Résumé de la décision
La Cour d'appel de Paris a examiné l'appel interjeté par M. [P] [F], un ressortissant pakistanais, contre l'ordonnance du juge des libertés et de la détention du tribunal judiciaire de Paris, qui avait prolongé son maintien en rétention administrative pour une durée maximale de vingt-six jours. L'appel a été motivé par des arguments de nullité, de contestation de la motivation de l'ordonnance, d'erreur de droit, et de disproportion de la mesure. La Cour a confirmé l'ordonnance du premier juge, en considérant que les moyens soulevés par l'appelant n'étaient pas fondés.
Arguments pertinents
1. Nullité prétendue : La Cour a rejeté le moyen de nullité, soulignant que celui-ci était "dénué de toute motivation" et donc irrecevable. Elle a précisé que le juge n'est tenu de répondre qu'aux moyens oralement soutenus devant lui.

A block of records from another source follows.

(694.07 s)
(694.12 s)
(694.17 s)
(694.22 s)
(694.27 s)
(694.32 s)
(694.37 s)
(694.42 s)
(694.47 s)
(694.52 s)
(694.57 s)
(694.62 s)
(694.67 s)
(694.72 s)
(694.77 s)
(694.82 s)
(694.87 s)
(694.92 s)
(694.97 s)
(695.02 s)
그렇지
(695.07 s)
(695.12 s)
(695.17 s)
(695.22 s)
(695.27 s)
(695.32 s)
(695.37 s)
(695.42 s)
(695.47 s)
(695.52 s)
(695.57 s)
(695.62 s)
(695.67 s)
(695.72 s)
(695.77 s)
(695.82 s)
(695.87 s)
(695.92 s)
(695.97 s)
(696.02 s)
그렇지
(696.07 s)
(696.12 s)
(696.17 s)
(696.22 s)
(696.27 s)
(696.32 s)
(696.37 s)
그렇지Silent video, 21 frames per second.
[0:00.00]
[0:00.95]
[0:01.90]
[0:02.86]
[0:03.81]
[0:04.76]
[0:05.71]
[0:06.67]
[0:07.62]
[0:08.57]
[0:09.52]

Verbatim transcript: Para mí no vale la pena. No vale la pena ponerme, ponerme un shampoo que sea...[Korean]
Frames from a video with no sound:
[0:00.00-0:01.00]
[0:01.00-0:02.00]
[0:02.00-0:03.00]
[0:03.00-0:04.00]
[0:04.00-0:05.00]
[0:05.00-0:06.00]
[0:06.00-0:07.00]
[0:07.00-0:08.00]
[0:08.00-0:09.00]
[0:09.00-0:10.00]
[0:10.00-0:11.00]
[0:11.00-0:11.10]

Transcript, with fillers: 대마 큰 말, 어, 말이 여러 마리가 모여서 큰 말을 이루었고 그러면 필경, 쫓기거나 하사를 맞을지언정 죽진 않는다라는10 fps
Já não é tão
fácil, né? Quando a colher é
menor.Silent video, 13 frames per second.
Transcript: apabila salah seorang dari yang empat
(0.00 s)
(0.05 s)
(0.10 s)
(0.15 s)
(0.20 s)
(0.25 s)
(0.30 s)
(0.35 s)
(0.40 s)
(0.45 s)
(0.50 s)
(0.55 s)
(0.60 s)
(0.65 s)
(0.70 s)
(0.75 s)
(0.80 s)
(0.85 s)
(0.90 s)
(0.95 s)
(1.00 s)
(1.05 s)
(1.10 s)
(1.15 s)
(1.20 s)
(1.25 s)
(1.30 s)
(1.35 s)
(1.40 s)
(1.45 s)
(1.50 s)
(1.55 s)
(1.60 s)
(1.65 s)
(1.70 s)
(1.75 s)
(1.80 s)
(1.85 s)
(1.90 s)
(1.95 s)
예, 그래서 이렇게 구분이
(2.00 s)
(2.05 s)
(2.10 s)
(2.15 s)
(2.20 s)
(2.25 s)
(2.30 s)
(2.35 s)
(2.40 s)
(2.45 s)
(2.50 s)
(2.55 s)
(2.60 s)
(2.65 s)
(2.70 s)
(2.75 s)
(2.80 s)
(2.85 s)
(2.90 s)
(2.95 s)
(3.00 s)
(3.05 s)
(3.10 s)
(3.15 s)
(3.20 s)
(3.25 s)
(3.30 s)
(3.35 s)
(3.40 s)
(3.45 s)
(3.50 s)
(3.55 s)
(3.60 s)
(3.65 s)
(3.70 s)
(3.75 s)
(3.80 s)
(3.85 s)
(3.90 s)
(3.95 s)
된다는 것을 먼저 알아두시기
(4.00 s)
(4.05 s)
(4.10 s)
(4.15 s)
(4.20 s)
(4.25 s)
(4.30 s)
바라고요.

2. Placement en rétention : Concernant le placement en rétention, la Cour a rappelé que le principe d'audition préalable ne s'applique pas à cette décision, citant que "le principe d'audition préalable ne s'applique pas à la décision du placement en rétention".
3. Motifs de la décision du préfet : La Cour a également noté que le préfet n'était pas obligé de mentionner tous les éléments de la situation personnelle de l'intéressé, tant que les motifs retenus (absence de justificatif d'hébergement stable et refus de quitter le territoire) suffisaient à justifier la rétention.
4. Erreur de droit : La Cour a constaté qu'aucune preuve d'une demande d'asile récente n'avait été présentée, et a souligné que M. [P] [F] n'était pas un "primo arrivant", ce qui a conduit à rejeter ce moyen.
5. Proportionnalité : Enfin, la Cour a conclu qu'en l'absence de garanties, aucune disproportion ne pouvait être caractérisée dans le maintien en rétention.
Interprétations et citations légales
1. Code de l'entrée et du séjour des étrangers et du droit d'asile - Article L 742-1 : Cet article régit les conditions de maintien en rétention des étrangers. La Cour a appliqué cet article pour justifier que le placement en rétention ne nécessite pas d'audition préalable.
2. Code des relations entre le public et l'administration - Article L 121-1 : La Cour a précisé que cet article ne s'applique pas au placement en rétention, renforçant ainsi l'idée que le préfet n'est pas tenu de justifier chaque élément de la situation personnelle de l'étranger.
3. Charte des droits fondamentaux de l'Union européenne - Article 41 : La Cour a rappelé que cet article s'adresse aux institutions de l'UE et non aux États membres, ce qui a été pertinent pour rejeter les arguments de l'appelant concernant les droits fondamentaux.
En conclusion, la décision de la Cour d'appel de Paris a été fondée sur une interprétation stricte des textes législatifs en matière de rétention administrative, confirmant ainsi la légalité de la prolongation de la mesure de rétention de M. [P] [F].